TASK REQUIREMENTS:
Print nothing except the line holding "[00:00:00.00 to 00:00:00.95]" and the lines that come after it in the material below, and leave the pictures out.

RECORDED DATA:

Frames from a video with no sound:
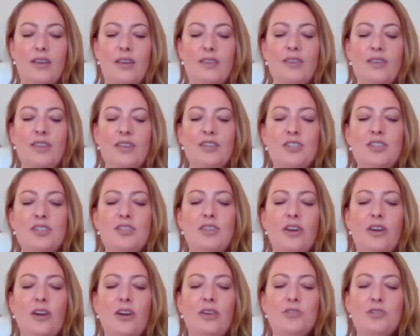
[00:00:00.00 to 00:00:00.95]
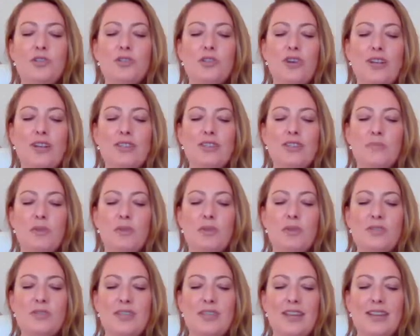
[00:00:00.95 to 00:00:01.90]
and that she's going to
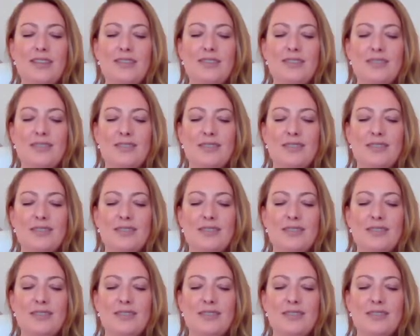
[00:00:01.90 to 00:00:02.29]
transmute it.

RESPONSE AREA:
[00:00:00.00 to 00:00:00.95]
[00:00:00.95 to 00:00:01.90]
and that she's going to
[00:00:01.90 to 00:00:02.29]
transmute it.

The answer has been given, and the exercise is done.